La Cassazione fa inoltre rilevare che l’importo da liquidarsi al socio receduto da una Srl deve calcolarsi, ai sensi dell’articolo 2473 del codice civile, in ragione del valore di mercato della sua quota di partecipazione al patrimonio sociale nel momento del recesso, e l’ammontare risulterà «di frequente superiore al valore della corrispondente quota del patrimonio netto contabile. Tale differenza – che può derivare dal valore dell’avviamento, da plusvalenze latenti sui beni dell’azienda sociale, dalla partecipazione agli utili inerenti alle operazioni in corso alla data del recesso – è comunemente denominata “differenza da recesso”.

La somma corrisposta al socio uscente a seguito della liquidazione della sua quota si può quindi considerare costituita da due componenti: a) la prima, consistente nel rimborso della quota di capitale sociale versata dal socio e nelle eventuali riserve, sia di utili sia di capitale, a lui distribuite; b) la seconda, derivante dall’eventuale maggior valore economico della società al momento del recesso rispetto al valore contabile del patrimonio netto, ciò che rappresenta la cosiddetta “differenza da recesso”» (cfr Cassazione n. 24671/2021). Nel caso di specie, al rimborso delle quote corrisposte al socio receduto, la Srl ha provveduto solo in parte mediante le riserve disponibili, deliberando la ricostituzione del capitale sociale sino a 110mila euro, secondo quanto affermato dalla stessa ricorrente.

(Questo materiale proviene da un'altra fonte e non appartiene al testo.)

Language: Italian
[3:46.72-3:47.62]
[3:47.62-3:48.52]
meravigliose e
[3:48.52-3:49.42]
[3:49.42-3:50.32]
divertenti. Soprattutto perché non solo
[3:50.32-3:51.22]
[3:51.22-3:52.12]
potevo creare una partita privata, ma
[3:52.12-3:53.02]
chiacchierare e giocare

La normativa civilistica non prevede che l’onere derivante dalla corresponsione della differenza da recesso possa essere fatta gravare sul conto economico della società quando vi siano riserve disponibili. Questa impostazione risulta coerente anche con il principio Oic n. 28, in cui si legge: “3. Recesso del socio … c) la riduzione del capitale per importo corrispondente alla quota posseduta dal socio uscente. In caso di rimborso superiore al valore nominale la differenza deve gravare sugli utili e sulle riserve disponibili, o in mancanza, deve essere convocata l’assemblea straordinaria per deliberare la riduzione del capitale sociale, ovvero lo scioglimento della società».

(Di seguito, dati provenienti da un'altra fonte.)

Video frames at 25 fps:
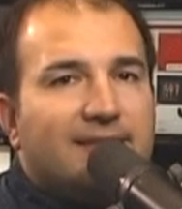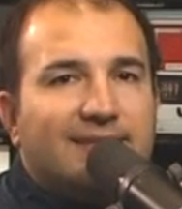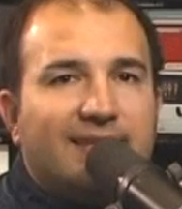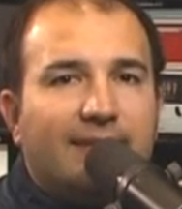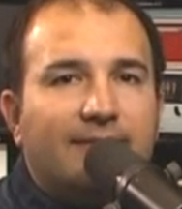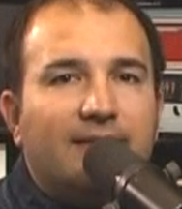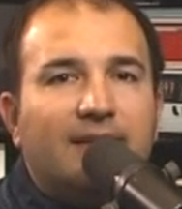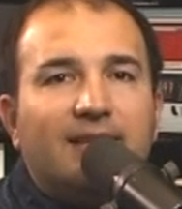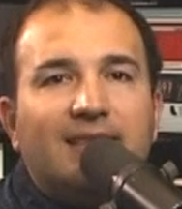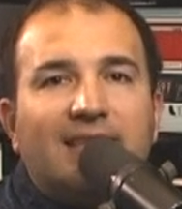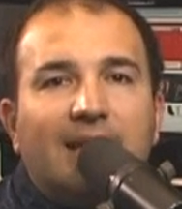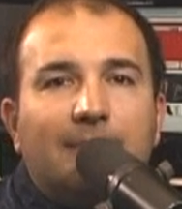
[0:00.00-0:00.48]

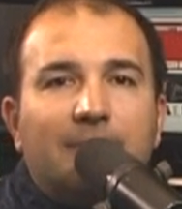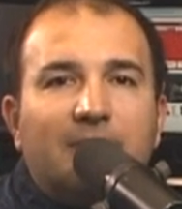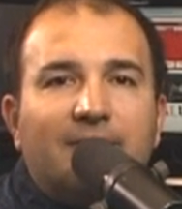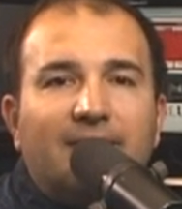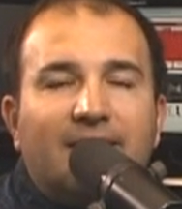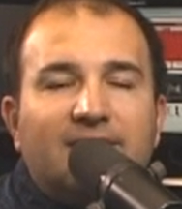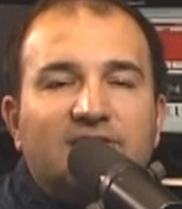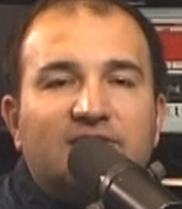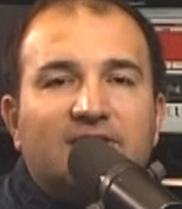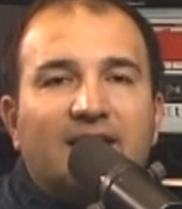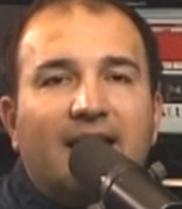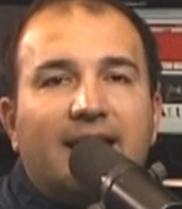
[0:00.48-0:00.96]
Sevgili Number
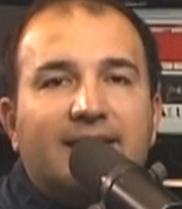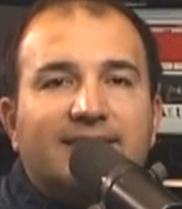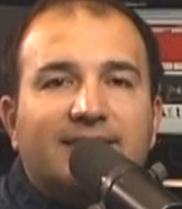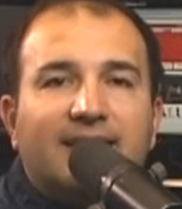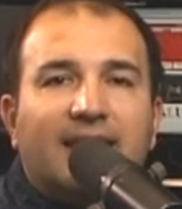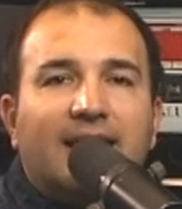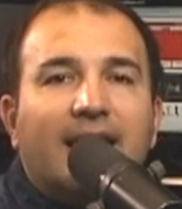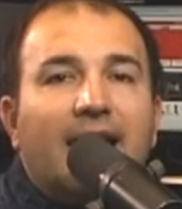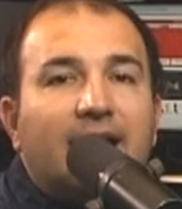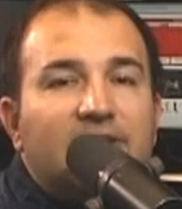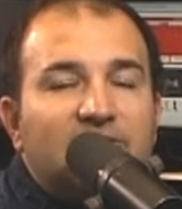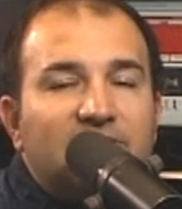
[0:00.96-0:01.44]
One'cılar
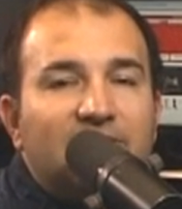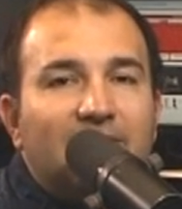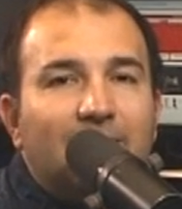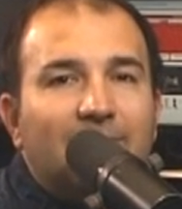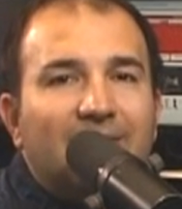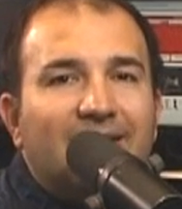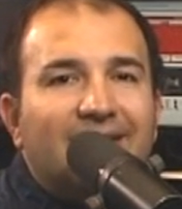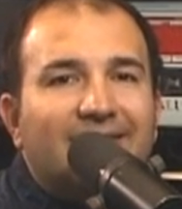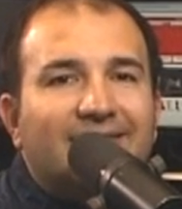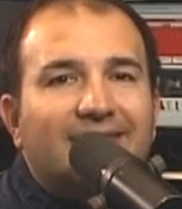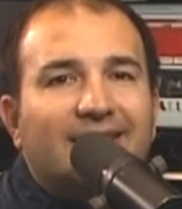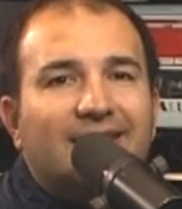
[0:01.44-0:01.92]
Sinan Akçıl ile
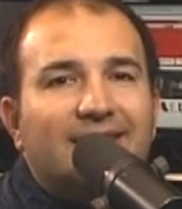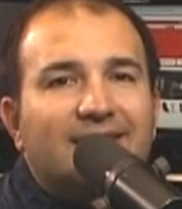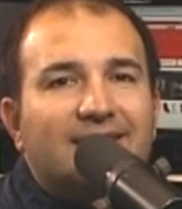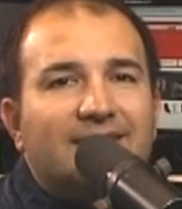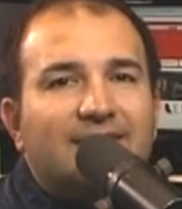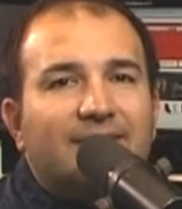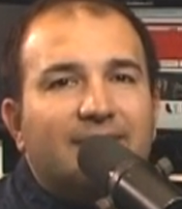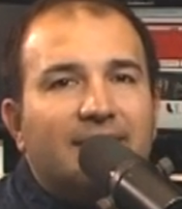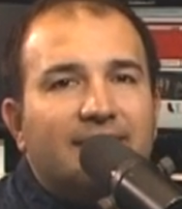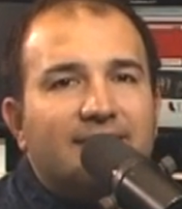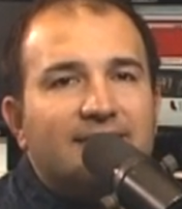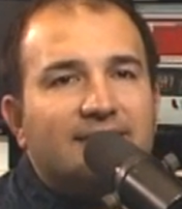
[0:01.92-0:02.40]

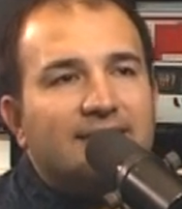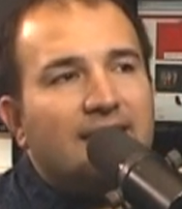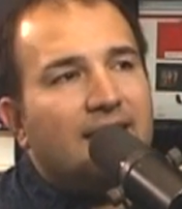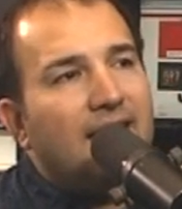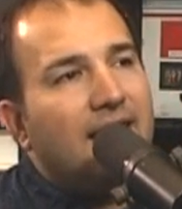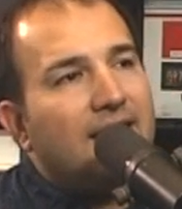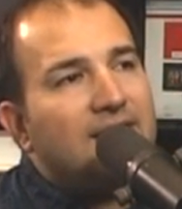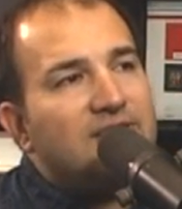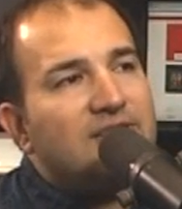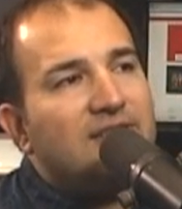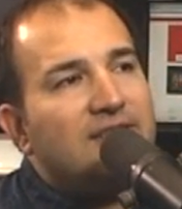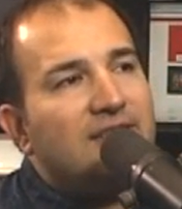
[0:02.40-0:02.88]
birlikteyiz ve Sinan
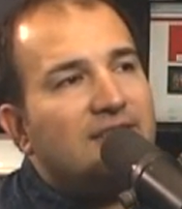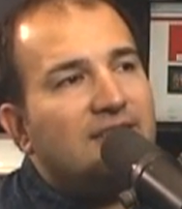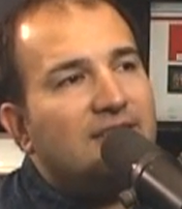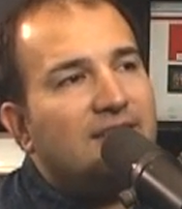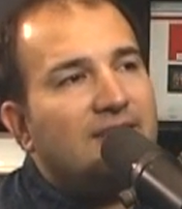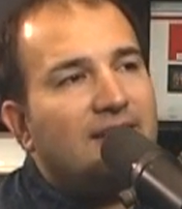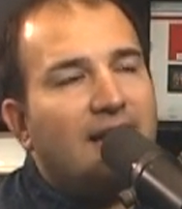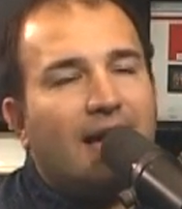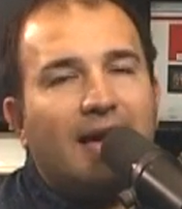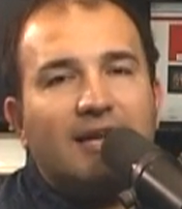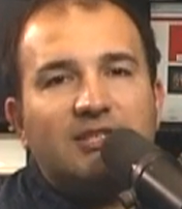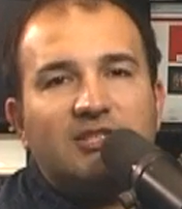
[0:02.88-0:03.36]

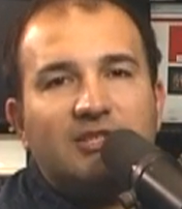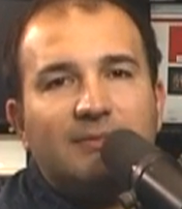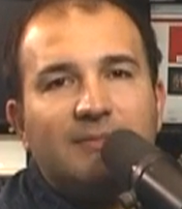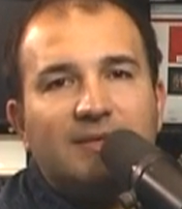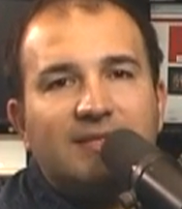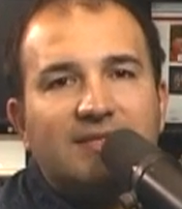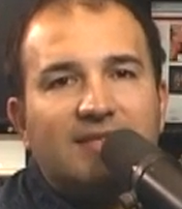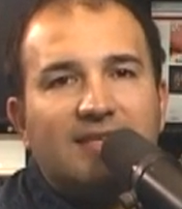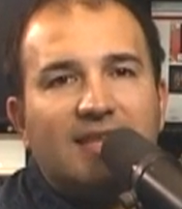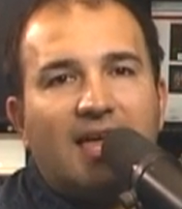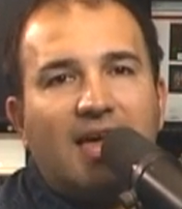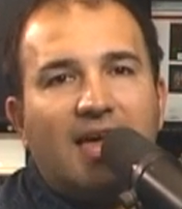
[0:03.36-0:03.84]
Akçıl
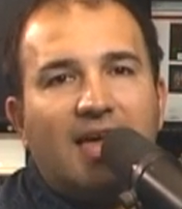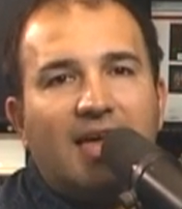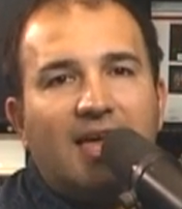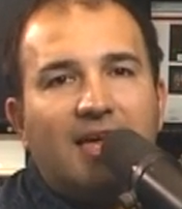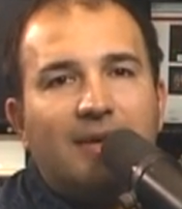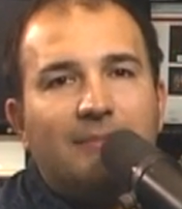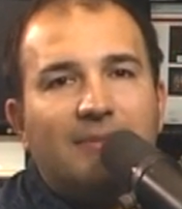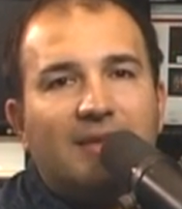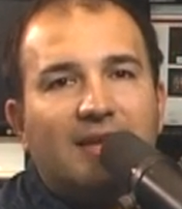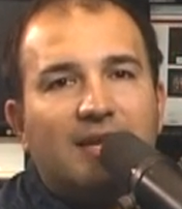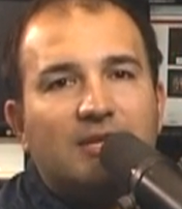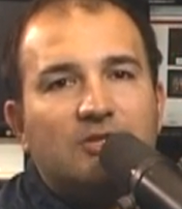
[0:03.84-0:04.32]

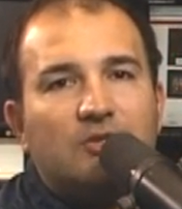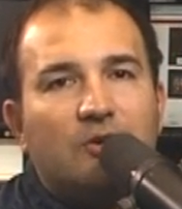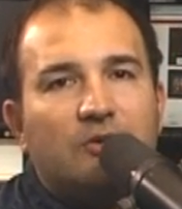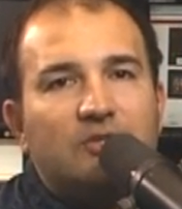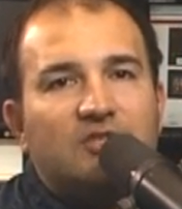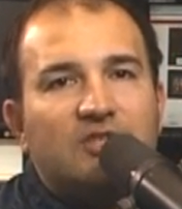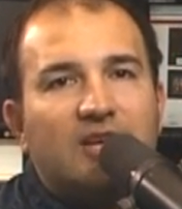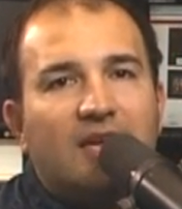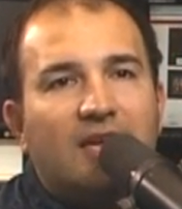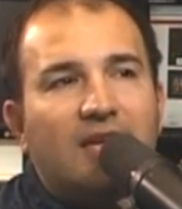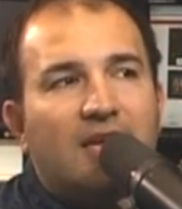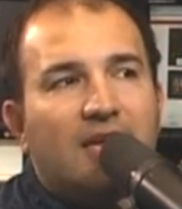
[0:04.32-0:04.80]
karşımızda biraz
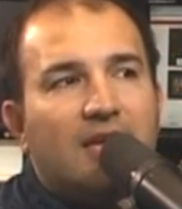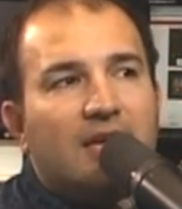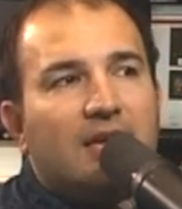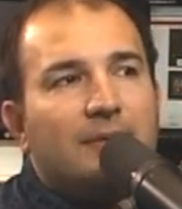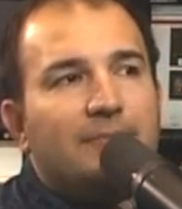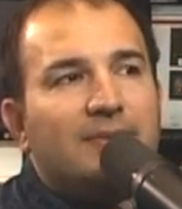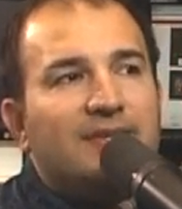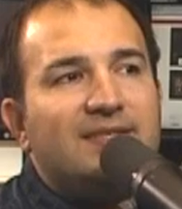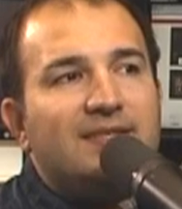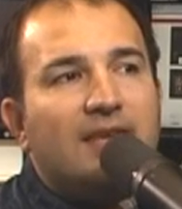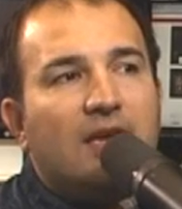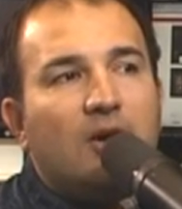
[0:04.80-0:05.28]
önce
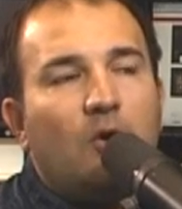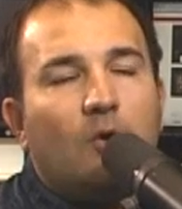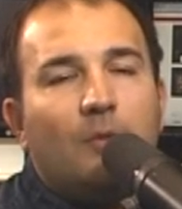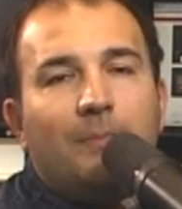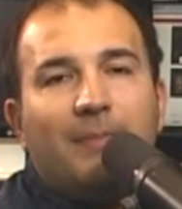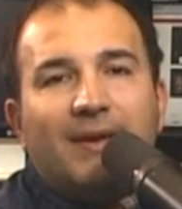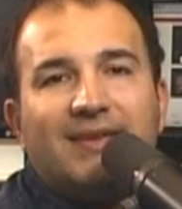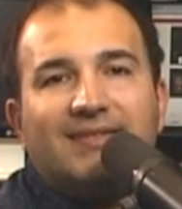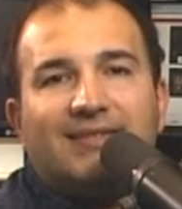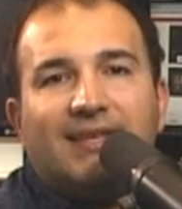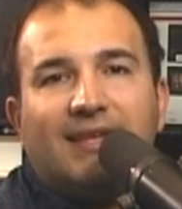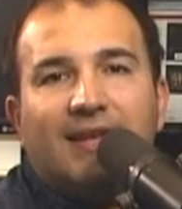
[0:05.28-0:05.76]
bize o
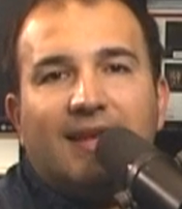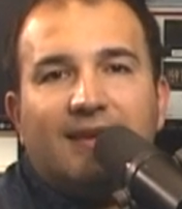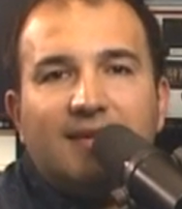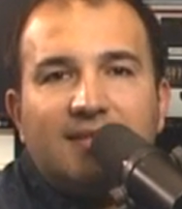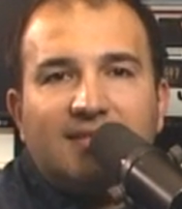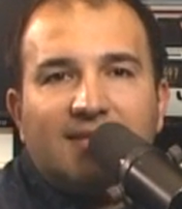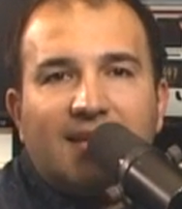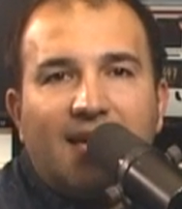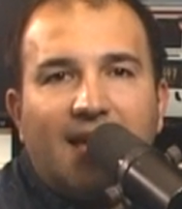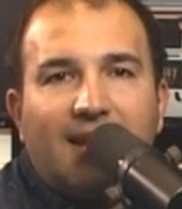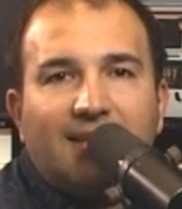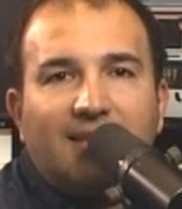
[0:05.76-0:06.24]
bestelerini
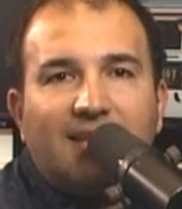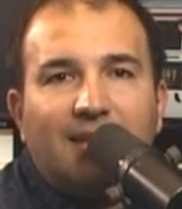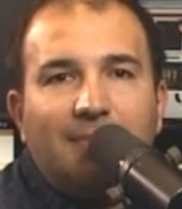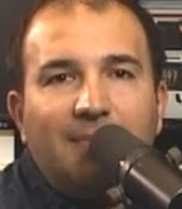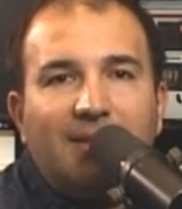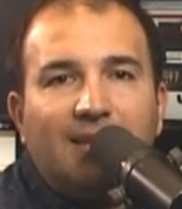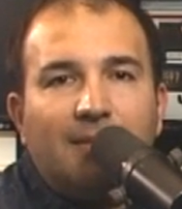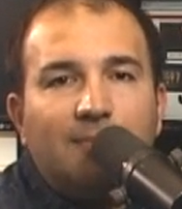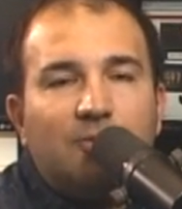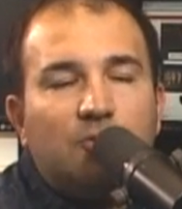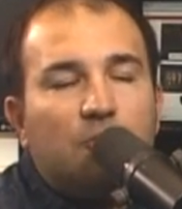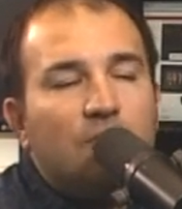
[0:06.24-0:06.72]
sayarken
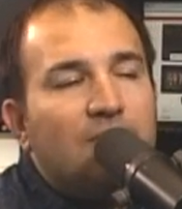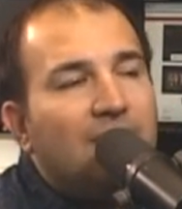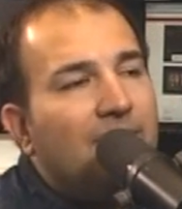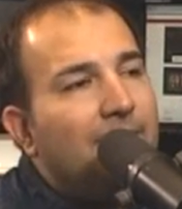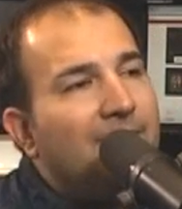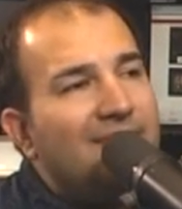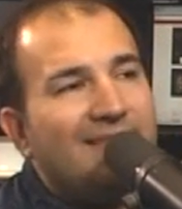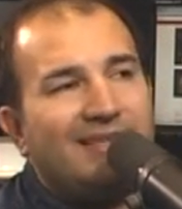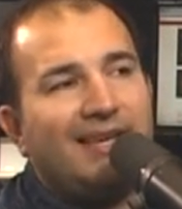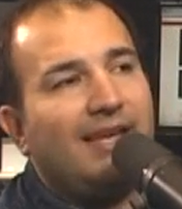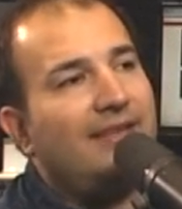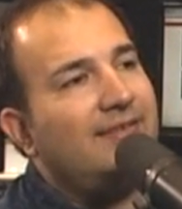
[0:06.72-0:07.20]
benim
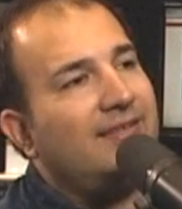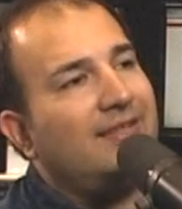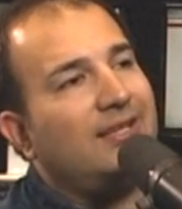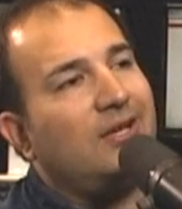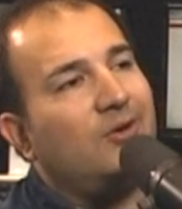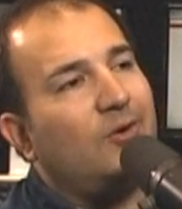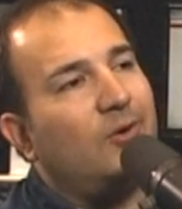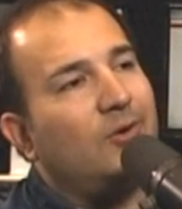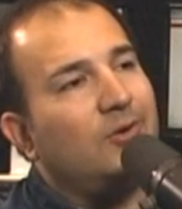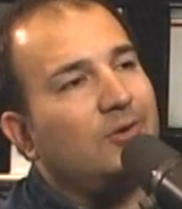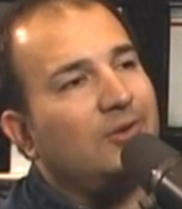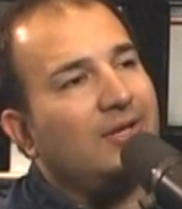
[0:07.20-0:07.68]
tüylerim diken
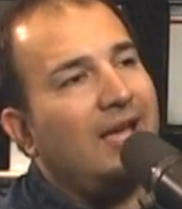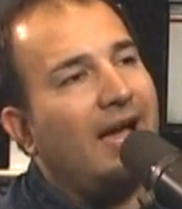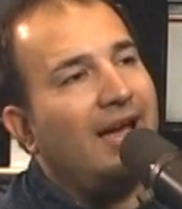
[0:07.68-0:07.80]
diken oldu.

In conclusione, la Cassazione ha richiamato il seguente principio di diritto in base al quale «In tema di reddito di impresa, il componente negativo costituito dall’onere sopportato dalla società di capitali e relativo alla cosiddetta “differenza da recesso”, corrisposta al socio in occasione del recesso, deve qualificarsi come una remunerazione, un’anticipata liquidazione di redditi futuri o di utili latenti in bilancio, che pertanto rientra nella previsione di indeducibilità di cui all’art. 109, comma 9, lett. a), del Tuir, come desumibile dall’espresso richiamo che tale norma opera all’art. 44 del Tuir, e confermato dall’art. 47, comma 7, del Tuir, ai sensi del quale le somme o valore normale dei beni ricevuti dai soci in caso di recesso costituiscono utile per la parte che eccede il prezzo pagato per l’acquisto o la sottoscrizione delle azioni o quote annullate; diverse risultando le valutazioni da operarsi con riferimento alle società di persone, in cui la differenza da recesso ha invece natura di reddito di partecipazione” (cfr Cassazione n. 10815/2024).